One of the things that bothered me about this chapter is that it seemed to treat the hookup script as though it hasn’t changed since it originally emerged. I would have liked to see the same level of detail in describing phases of the hookup script as there were for the dating script. I don’t know exactly how I’d divide it up though. Can you think of where you would draw boundaries if you had to historically divide up the hookup script into different sections?

This reminded me of the work we did with identities to some extent. I remember feeling surprised that “homosexuality” wasn’t always just a static thing; it used to be a behavior before it was an identity. I feel the same way about intimacy scripts reading this. Without history the present tends to feel feels absolute and necessary, where when you understand the history often it feels more arbitrary and accidental.

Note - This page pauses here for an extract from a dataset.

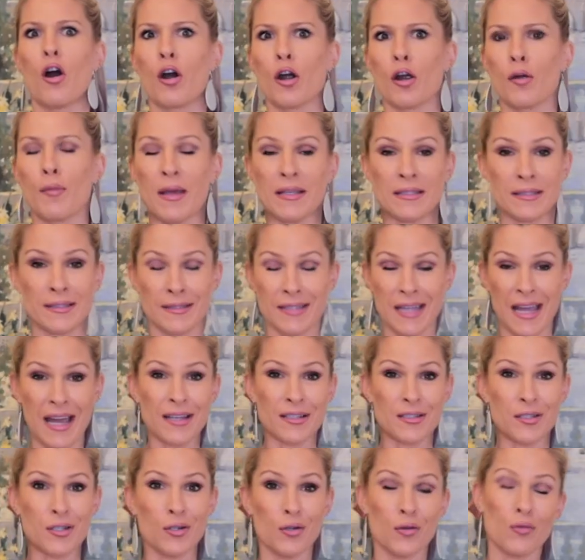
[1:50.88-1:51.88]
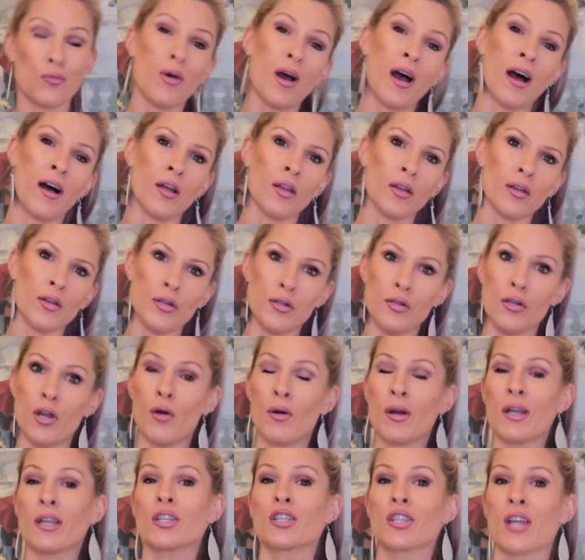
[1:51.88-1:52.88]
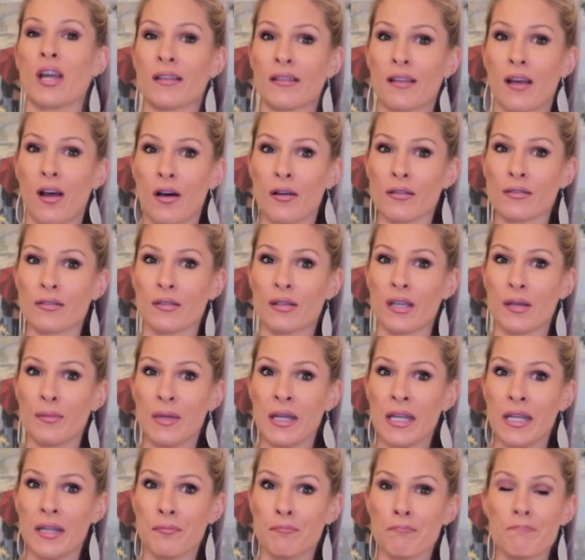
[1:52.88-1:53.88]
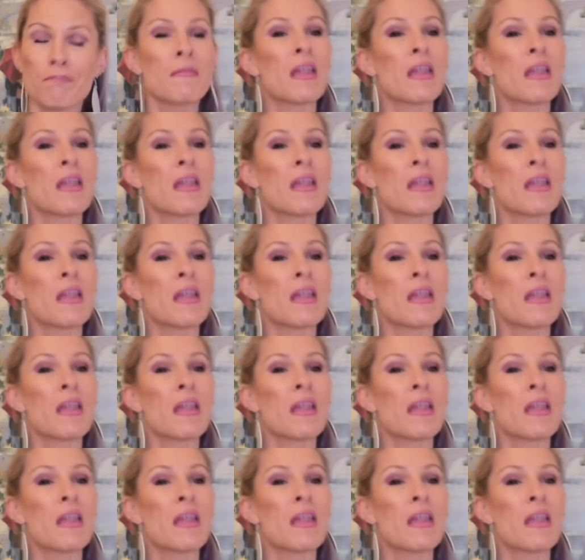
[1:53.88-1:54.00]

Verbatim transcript: arm as a tattoo. Well, you know what shut also can mean?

To my earlier point: think about articles like this:

There’s absolutely no way the pre-internet hookup scene should be treated as continuous with the post-internet, post-smartphone world. There’s just too many cultural artifacts like this that have made too big of a splash. I think the internet has increased people’s tolerance toward sexual expression, but also (and this is very personal opinion-y) dramatically reduced people’s emotional maturity regarding sexuality. Again, I’m not the PHD, so I can’t say exactly how I would chop the whole history of the hookup script into pieces, but I do think the Internet would be a good place to start. What are some other historical landmarks that fundamentally changed how hooking up works?